→ Exercise directions: The output must start at the line containing "[0:09.00-0:10.00]" in the records below and stop at the last line, matching each line exactly and leaving out every picture.
------ Records to use
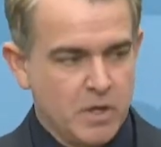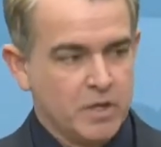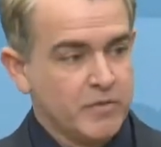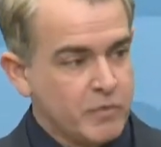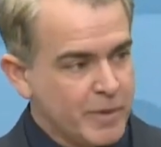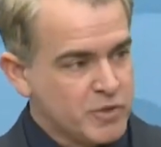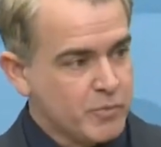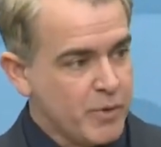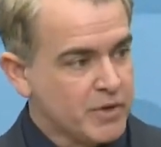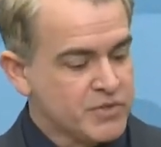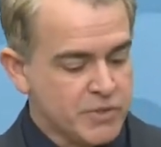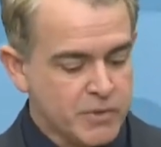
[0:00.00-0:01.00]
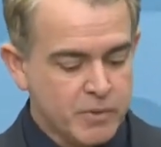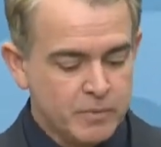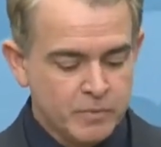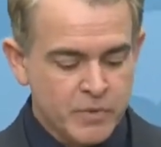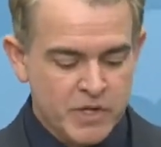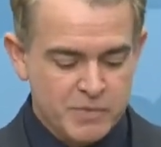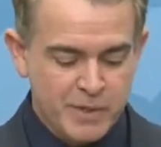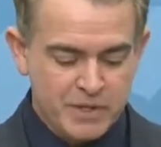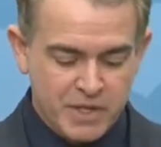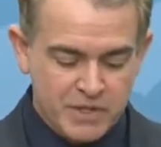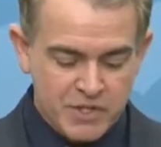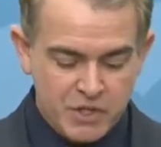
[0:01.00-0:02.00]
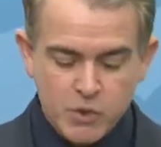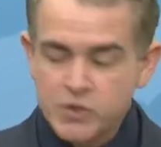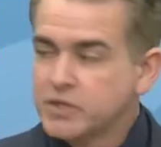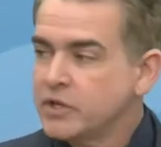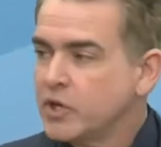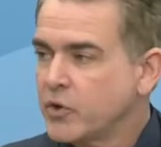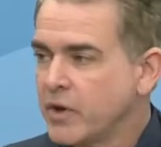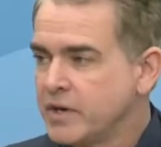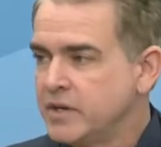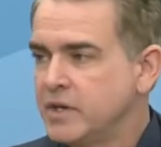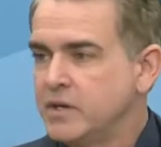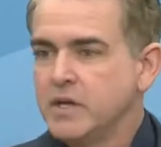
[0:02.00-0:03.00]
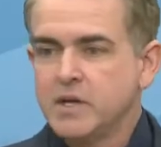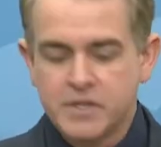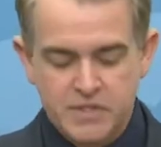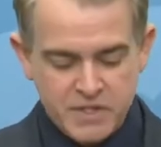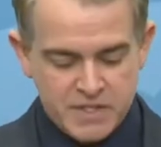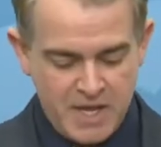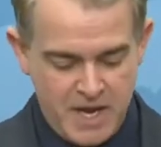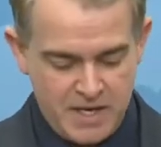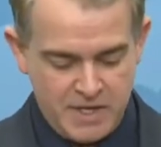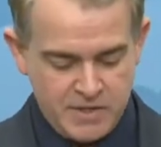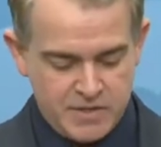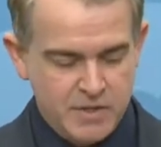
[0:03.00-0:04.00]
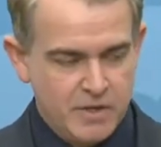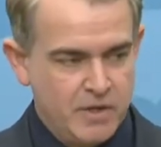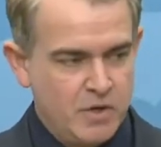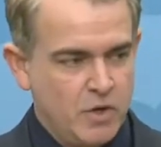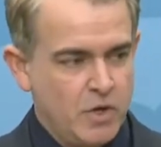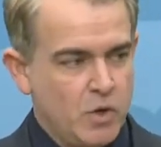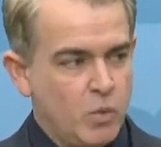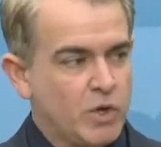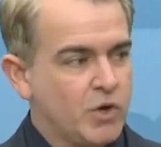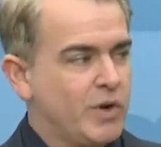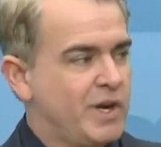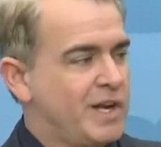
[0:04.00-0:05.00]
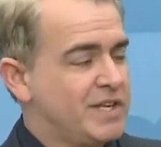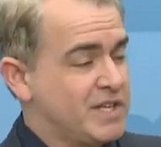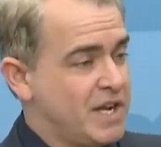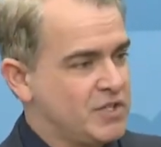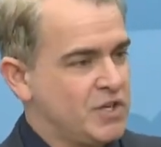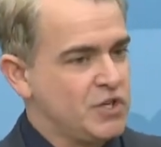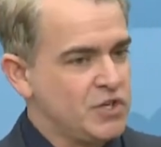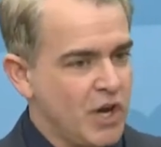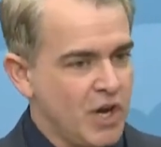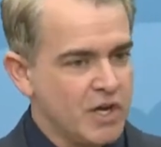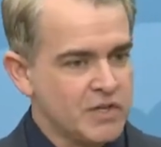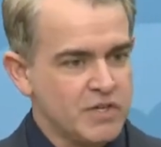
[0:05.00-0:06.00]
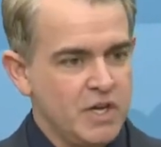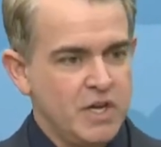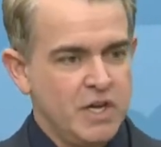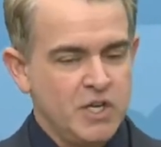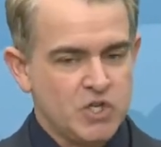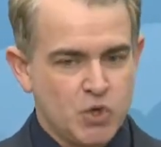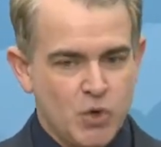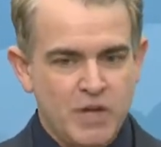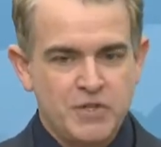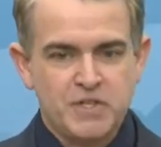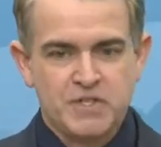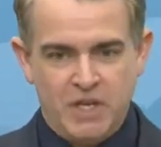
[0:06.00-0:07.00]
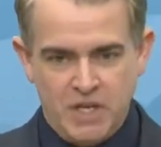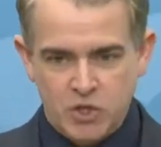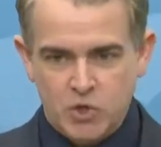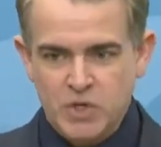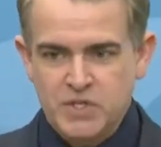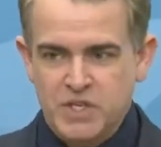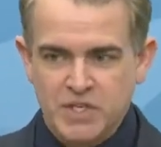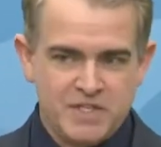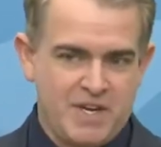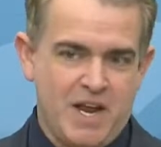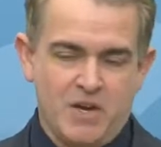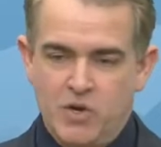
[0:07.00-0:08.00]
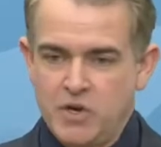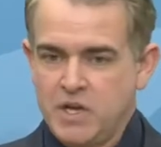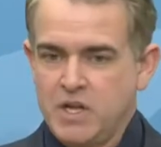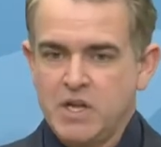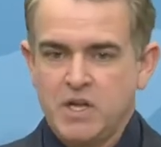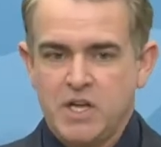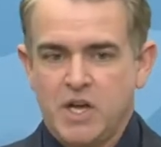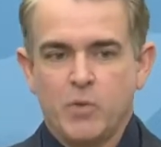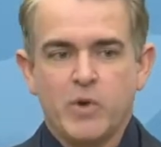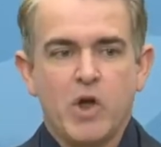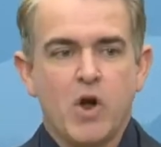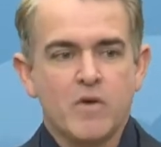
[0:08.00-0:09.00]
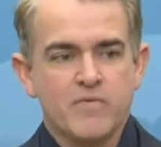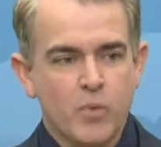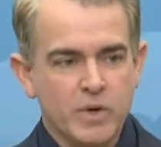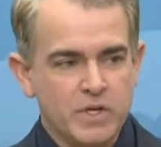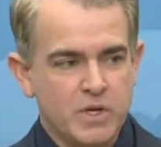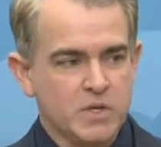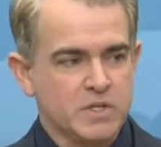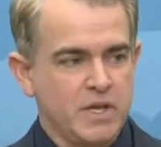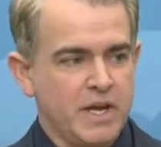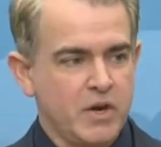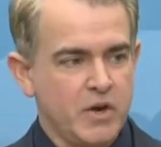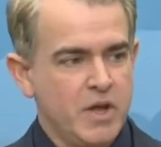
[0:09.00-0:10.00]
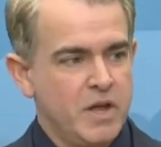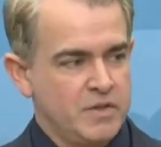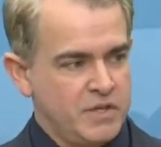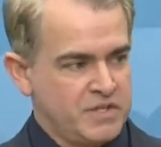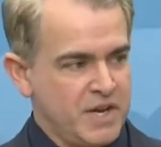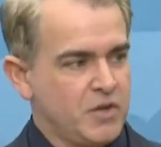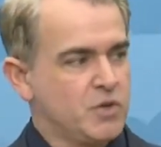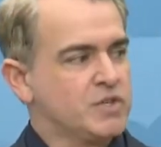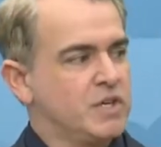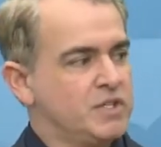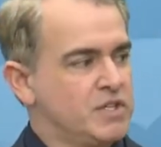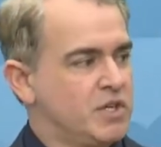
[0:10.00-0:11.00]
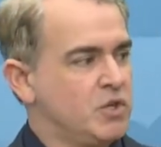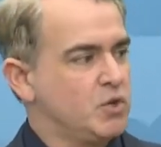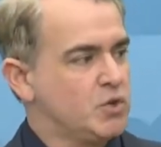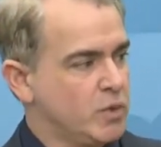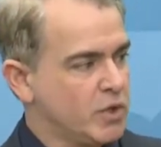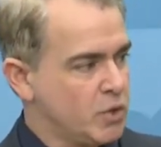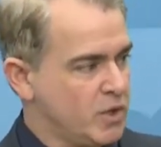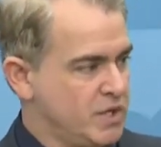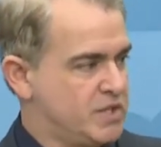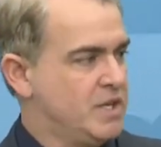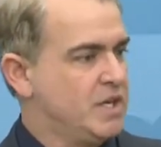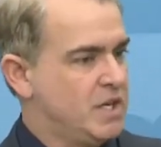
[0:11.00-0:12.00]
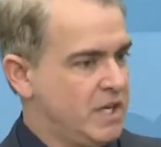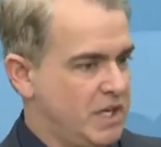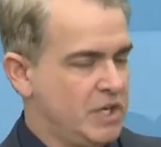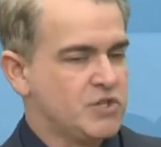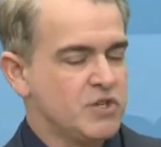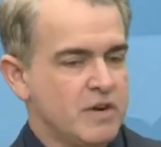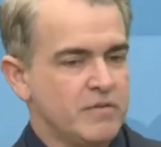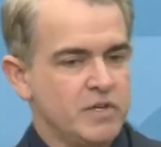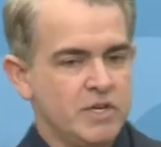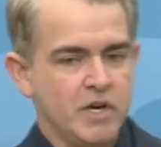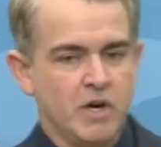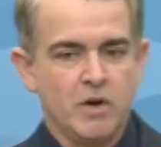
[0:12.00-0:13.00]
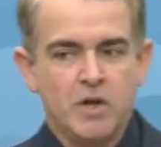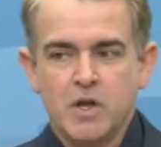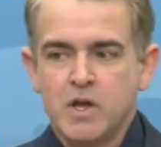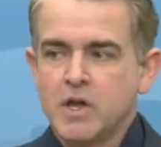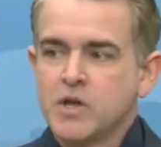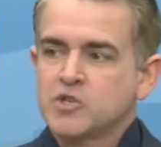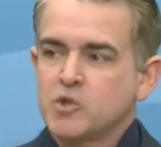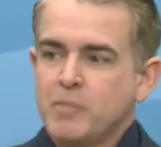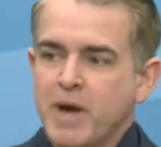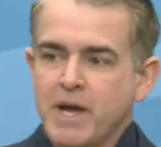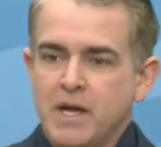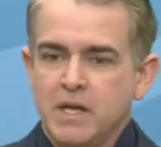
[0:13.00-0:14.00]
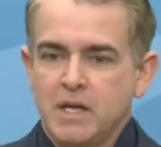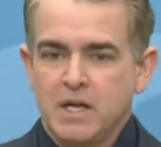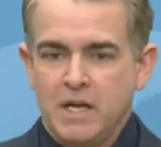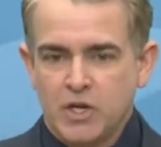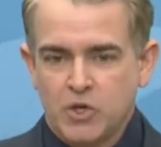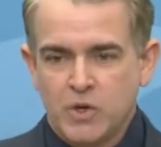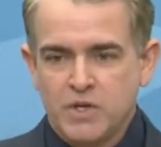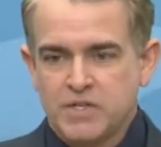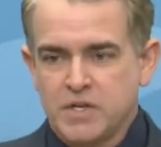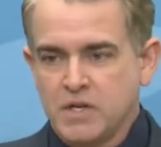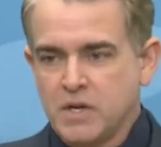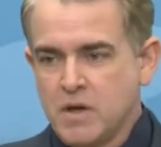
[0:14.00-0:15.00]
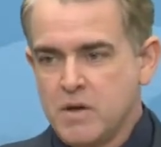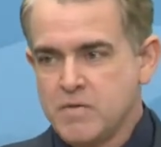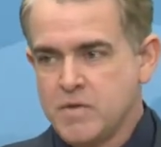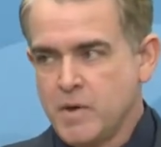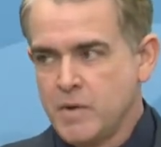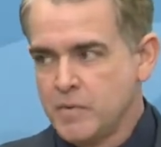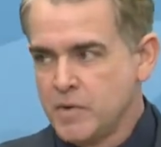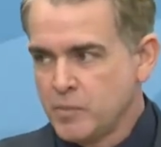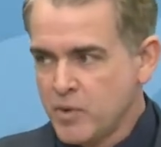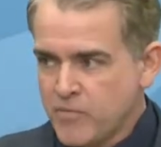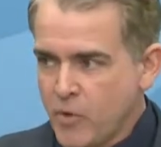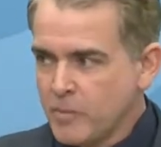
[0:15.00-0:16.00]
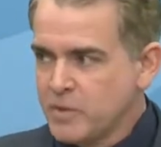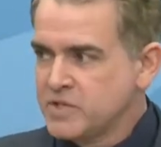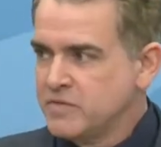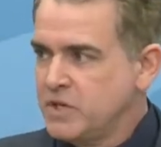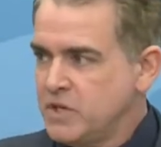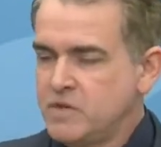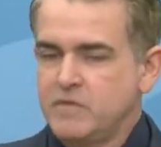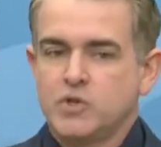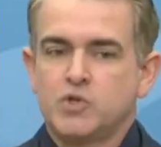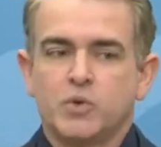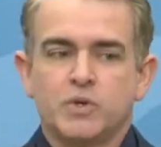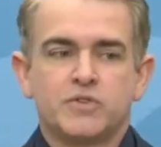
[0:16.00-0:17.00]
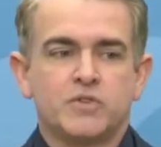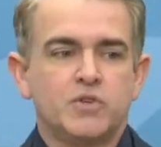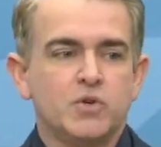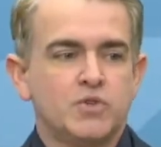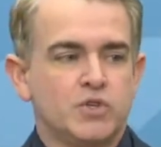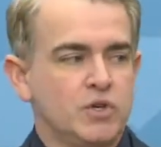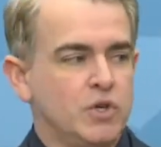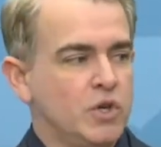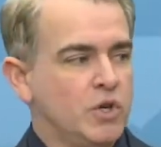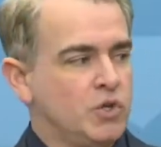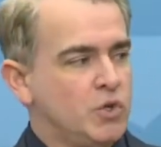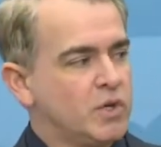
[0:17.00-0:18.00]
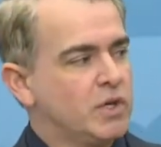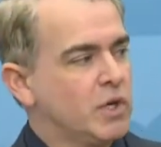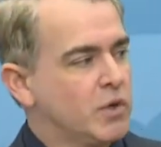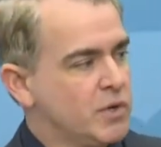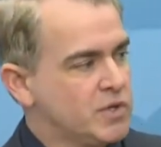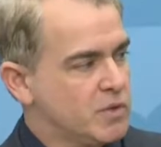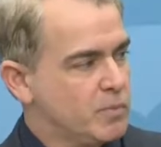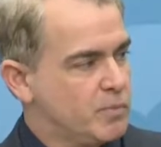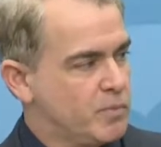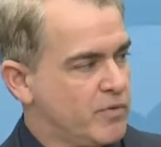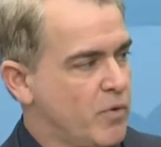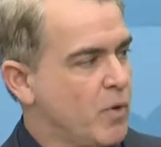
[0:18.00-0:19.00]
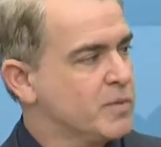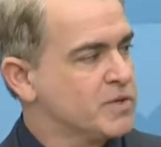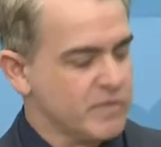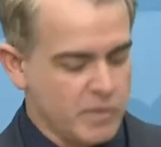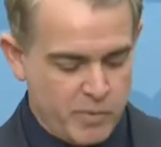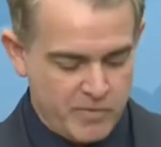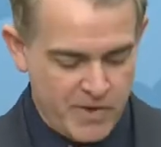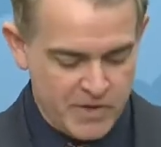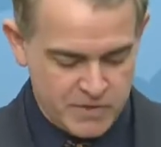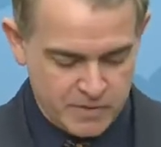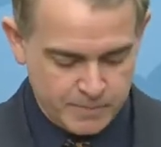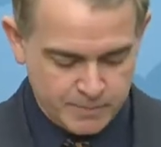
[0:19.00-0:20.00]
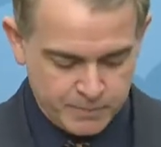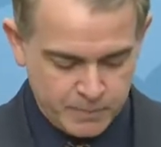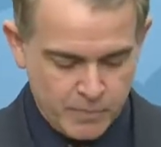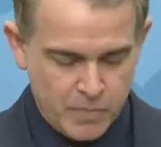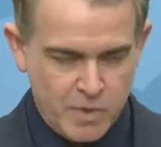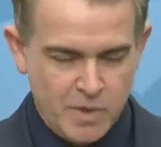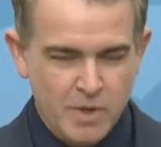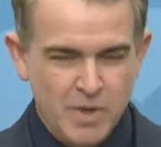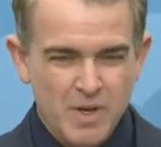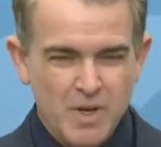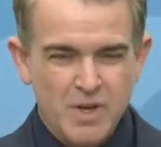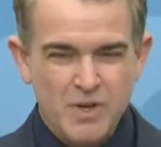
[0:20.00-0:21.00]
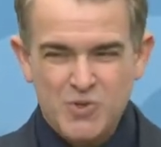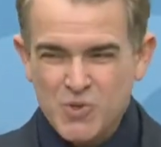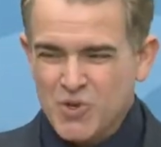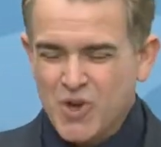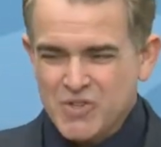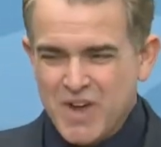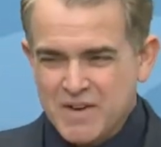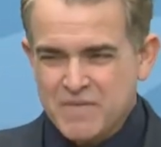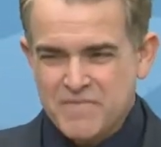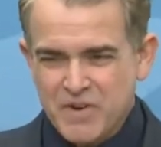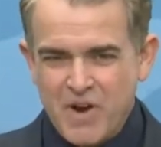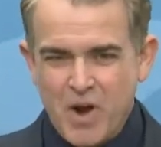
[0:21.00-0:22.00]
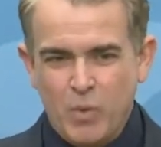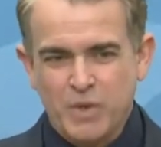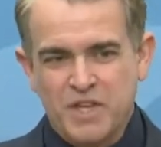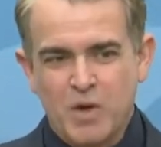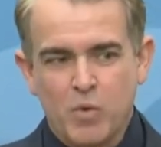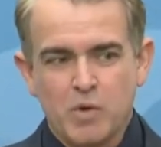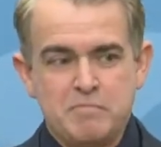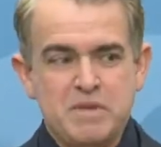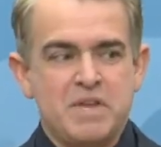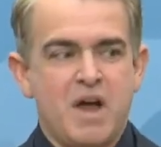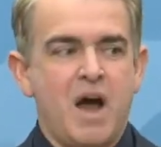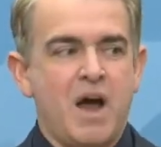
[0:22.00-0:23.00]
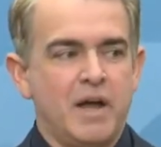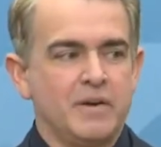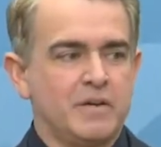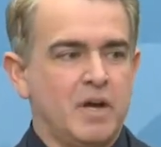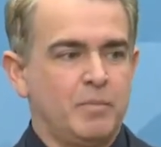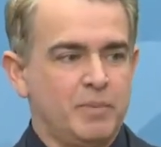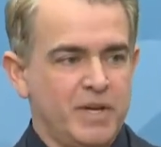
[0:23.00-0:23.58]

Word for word: Cleveland Metroparks Zoo has been continuously accredited since the 80s. What accreditation does is create this increasing standard. Here we are 40 years later, the standards continue to increase each and every year. So by increasing the, the performance of an individual institution, you can increase the performance of the profession. Zoos also had to figure out what they were beyond a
------------
→ Answer space:
[0:09.00-0:10.00]
[0:10.00-0:11.00]
[0:11.00-0:12.00]
[0:12.00-0:13.00]
[0:13.00-0:14.00]
[0:14.00-0:15.00]
[0:15.00-0:16.00]
[0:16.00-0:17.00]
[0:17.00-0:18.00]
[0:18.00-0:19.00]
[0:19.00-0:20.00]
[0:20.00-0:21.00]
[0:21.00-0:22.00]
[0:22.00-0:23.00]
[0:23.00-0:23.58]

Word for word: Cleveland Metroparks Zoo has been continuously accredited since the 80s. What accreditation does is create this increasing standard. Here we are 40 years later, the standards continue to increase each and every year. So by increasing the, the performance of an individual institution, you can increase the performance of the profession. Zoos also had to figure out what they were beyond a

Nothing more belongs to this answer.